Fares, l’amico di Ramy, se ne lava le mani: “Io spaventato dai Carabinieri”

Gli avevano dato credito solo gli estremisti di sinistra, istituzioni meneghine e il popolo della sinistra, che per settimane hanno puntato il dito contro le forze dell’ordine, contro l’opportunità di dar il via a un inseguimento per le strade di Milano in piena notte. Come se fosse colpa dei carabinieri se il motorino con a bordo Ramy Elgaml non si fosse fermato al posto di blocco. Ma la Procura prima, e l’ispezione del perito poi, hanno tolto ogni dubbio: “L’inseguimento è stato regolare”. Smentito mezzo mondo politico (di sinistra), che però non ha fatto mezzo passo indietro né ha chiesto scusa agli agenti accusati per settimane sputando sentenze prima ancora di conoscere i fatti.

Fares: “Non volevo perdere la moto”

L’amico di Ramy, Fares Bouzidi, il conducente di quel T-Max che quella notte si schiantò contro un semaforo condannando Ramy alla morte sul colpo, si difende. Interpellato a Dritto e Rovescio, l’accusato di omicidio colposo ha dato la sua versione dei fatti, che però non sembra affatto combaciare con ciò che è stato già spiegato dagli inquirenti nelle scorse settimane: “Sono scappato perché non avevo la patente e non volevo che mi sequestrassero la moto, che era il mio sogno. Ero spaventato perché i carabinieri mi inseguivano. Non mi fermavo perché mi montava l’ansia. Ho sentito un colpo da dietro prima di perdere il controllo del mezzo”. In tutto ciò, però, non c’è una ammissione di colpa, non sembra esserci neppure un dispiacere per essere responsabile – secondo l’accusa – della morte dell’amico di diciannove anni. Niente di tutto questo: soltanto frasi pronunciate per cercare di non far appesantire la sua posizione già molto complessa.

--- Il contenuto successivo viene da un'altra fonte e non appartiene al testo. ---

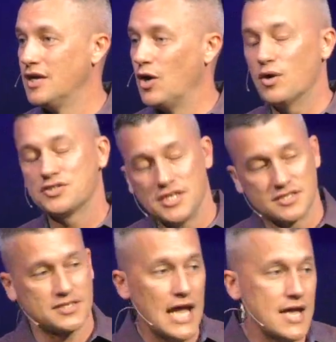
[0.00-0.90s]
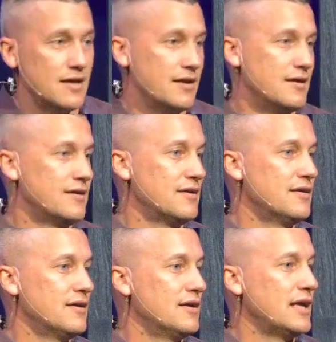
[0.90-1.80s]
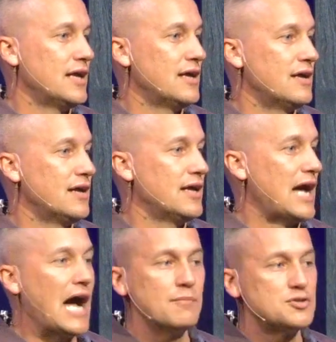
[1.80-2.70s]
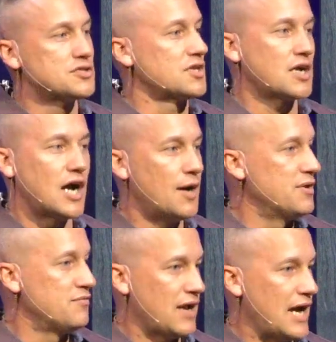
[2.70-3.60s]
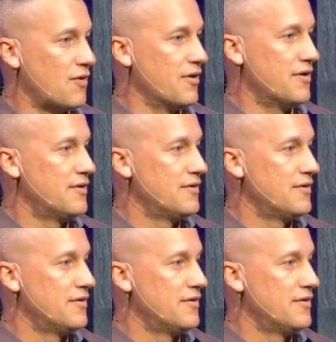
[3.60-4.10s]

What she's saying, I'm just a common flower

Ma Procura, perito, leggi e filmati lo smentiscono

Peccato per lui, è stato già scritto abbondantemente, anche su queste colonne, che sembra essere tutto a suo sfavore. A partire dall’articolo 55 del codice di procedura penale, secondo il quale “la polizia giudiziaria deve, anche di propria iniziativa, prendere notizia dei reati, impedire che vengano portati a conseguenze ulteriori, ricercarne gli autori, compiere gli atti necessari per assicurare le fonti di prova e raccogliere quant’altro possa servire per l’applicazione della legge penale”. Dopodiché, sono spuntati i video dell’inseguimento: il primo, quello che ha fatto più scalpore, riprende le parole pronunciate dagli agenti prima e dopo l’impatto. In un secondo momento, arriva il video dei soccorsi, in cui si vede che dall’impatto alla chiamata dell’ambulanza da parte degli agenti passano appena 57 secondi. Gli agenti tranquillizzano Fares, che sembra sotto shock, mentre Ramy sembra già essere privo di sensi. Infine, il video sul presunto speronamento, che emerge non esserci stato: si vede il motorino perdere il controllo e sbattere contro il semaforo, senza il contatto della gazzella dei Carabinieri.

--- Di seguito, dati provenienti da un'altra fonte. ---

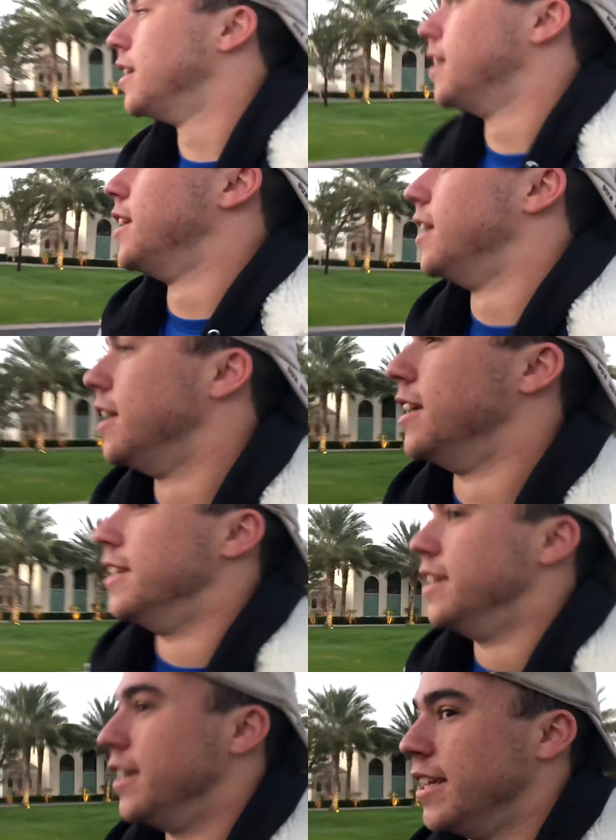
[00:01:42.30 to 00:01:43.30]

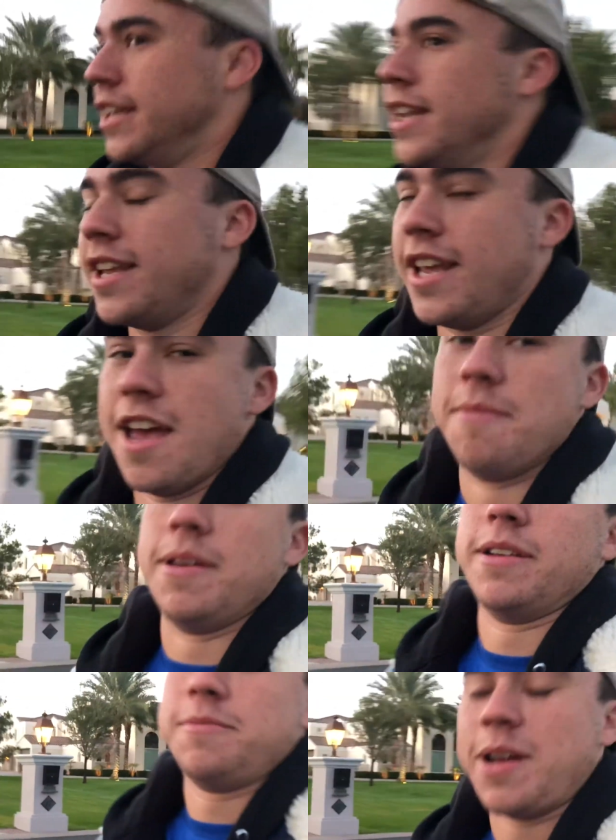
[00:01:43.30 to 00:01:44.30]
Uh, yeah,
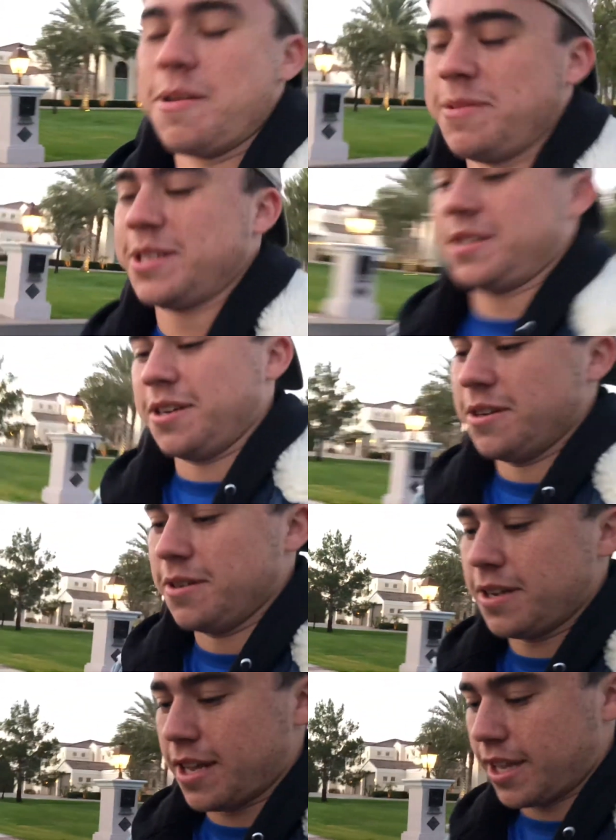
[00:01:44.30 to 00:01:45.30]
man, but I miss you,
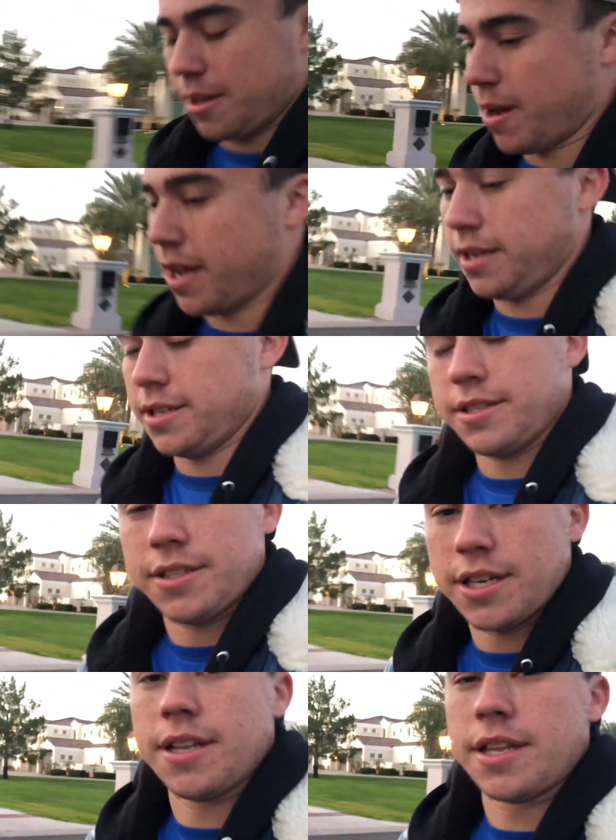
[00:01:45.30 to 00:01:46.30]
dude. I think about, I
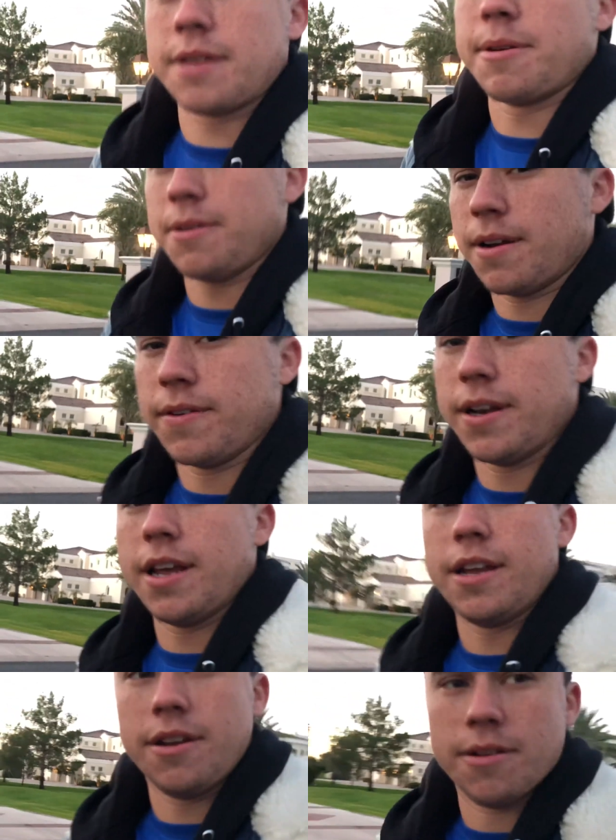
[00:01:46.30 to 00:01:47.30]
legit think about you every day.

Pochi giorni fa, è arrivato anche il parere del perito, che ha chiarito tutto: “L’inseguimento era regolare”. “L’operato del conducente – si legge nella consulenza tecnica cinematica disposta dalla Procura di Milano, che stava indagando sul fatto – dell’autovettura Giulietta nell’ambito dell’inseguimento, risulta essere stato conforme a quanto prescritto dalle procedure in uso alle Forze dell’Ordine”. Poi il parere che incastra l’immigrato: “È possibile sostenere che le cause del grave sinistro mortale vadano ascritte al comportamento del conducente del motoveicolo Yamaha, Bouzidi Fares, per la sua condotta sconsiderata e pericolosa”. Le sue dichiarazioni in tv, in cui se ne lava sostanzialmente le mani, sono un’offesa prima di tutto all’amico morto, ma anche ai carabinieri, ancora una volta colpevolizzati senza motivo.